Polish Hugging Face repository docs

376db19 5 days ago

7.57 kB

	# Training Guide / 训练指南

	This document describes the reproducible training workflow for AniFileBERT.

	本文档记录 AniFileBERT 的可复现训练流程。

	## 1. Environment / 环境

	Use `uv` for all dependency and command execution.

	所有依赖和命令优先使用 `uv`。

	```powershell
	uv sync
	uv run python -c "import torch; print(torch.__version__, torch.cuda.is_available())"
	```

	Recommended GPU configuration:

	推荐 GPU 配置：

	- RTX 3080 class GPU or better
	- batch size `192` to `256` for full char training
	- `fp16` enabled automatically when CUDA is available
	- `--num-workers 4` or `8` when the local disk can keep up

	## 2. Dataset / 数据集

	The authoritative dataset lives in the nested submodule:

	权威数据集位于嵌套子模块：

	```text
	datasets/AnimeName/dmhy_weak.jsonl
	datasets/AnimeName/dmhy_weak_char.jsonl
	datasets/AnimeName/vocab.json
	datasets/AnimeName/vocab.char.json
	```

	Current expected properties:

	当前期望属性：

	- rows / 行数: `632002`
	- strict BIO violations / 严格 BIO 违规: `0`
	- character vocab / 字符词表: `6199`
	- character coverage / 字符覆盖率: `100%`

	## 3. Relabel Full Dataset / 全量重标注

	Use this when weak-label rules changed in `dmhy_dataset.py` or `label_repairs.py`.

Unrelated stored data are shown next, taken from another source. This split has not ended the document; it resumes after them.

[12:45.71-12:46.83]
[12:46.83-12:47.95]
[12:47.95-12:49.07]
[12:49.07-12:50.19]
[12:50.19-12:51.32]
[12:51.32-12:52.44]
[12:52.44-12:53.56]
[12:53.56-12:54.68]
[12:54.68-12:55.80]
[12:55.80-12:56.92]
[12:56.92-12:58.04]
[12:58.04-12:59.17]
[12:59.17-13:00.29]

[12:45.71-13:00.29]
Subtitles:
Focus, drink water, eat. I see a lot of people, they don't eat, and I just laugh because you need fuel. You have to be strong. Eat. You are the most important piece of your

	当 `dmhy_dataset.py` 或 `label_repairs.py` 的弱标注规则改变时，使用此流程。

	```powershell
	uv run python relabel_dataset_from_filenames.py `
	--input datasets/AnimeName/dmhy_weak.jsonl `
	--output datasets/AnimeName/dmhy_weak.relabel.jsonl `
	--manifest-output datasets/AnimeName/dmhy_weak.relabel.manifest.json `
	--vocab-output datasets/AnimeName/vocab.relabel.json `
	--base-vocab datasets/AnimeName/vocab.json `
	--max-vocab-size 8000 `
	--progress 50000
	```

	After checking the manifest and sample labels, replace the authoritative files:

	检查 manifest 和样本标注后，再替换权威文件：

	```powershell
	Move-Item datasets/AnimeName/dmhy_weak.relabel.jsonl datasets/AnimeName/dmhy_weak.jsonl -Force
	Move-Item datasets/AnimeName/vocab.relabel.json datasets/AnimeName/vocab.json -Force
	Move-Item datasets/AnimeName/dmhy_weak.relabel.manifest.json datasets/AnimeName/dmhy_weak.manifest.json -Force
	```

	## 4. Convert to Character Dataset / 转换为字符数据集

	The published checkpoint uses the character tokenizer.

	当前发布模型使用字符级 tokenizer。

	```powershell
	uv run python convert_to_char_dataset.py `
	--input datasets/AnimeName/dmhy_weak.jsonl `
	--output datasets/AnimeName/dmhy_weak_char.jsonl `
	--vocab-output datasets/AnimeName/vocab.char.json `
	--manifest-output datasets/AnimeName/dmhy_weak_char.manifest.json `
	--progress 50000
	```

	## 5. Full Training / 全量训练

	Recommended RTX 3080 run:

	推荐 RTX 3080 训练命令：

	```powershell
	uv run python train.py --tokenizer char `
	--data-file datasets/AnimeName/dmhy_weak_char.jsonl `
	--vocab-file datasets/AnimeName/vocab.char.json `
	--save-dir checkpoints/dmhy-char-full `
	--init-model-dir . `
	--epochs 2 `
	--batch-size 256 `
	--learning-rate 0.00008 `
	--warmup-steps 300 `
	--max-seq-length 128 `
	--train-split 0.98 `
	--num-workers 4 `
	--checkpoint-steps 1000 `
	--save-total-limit 3 `
	--parse-eval-limit 2048 `
	--case-eval-file data/parser_regression_cases.json `
	--seed 52 `
	--experiment-name dmhy-char-full
	```

	Training outputs:

	训练输出：

	- `checkpoints/<run>/checkpoint-*`: resumable checkpoints / 可恢复 checkpoint
	- `checkpoints/<run>/final`: final Hugging Face checkpoint / 最终 checkpoint
	- `final/run_metadata.json`: run configuration / 训练配置
	- `final/trainer_eval_metrics.json`: seqeval metrics / token/entity 指标
	- `final/parse_eval_metrics.json`: held-out parser exact-match / held-out 解析准确率
	- `final/case_metrics.json`: fixed real-world case regression / 固定真实 case 回归
	- TensorBoard logs unless `--no-tensorboard` is set / 默认写 TensorBoard

	## 6. Focus Fine-Tuning / 针对性微调

	Use focus fine-tuning only after a specific real-world failure pattern has been
	confirmed and added to `data/parser_regression_cases.json`.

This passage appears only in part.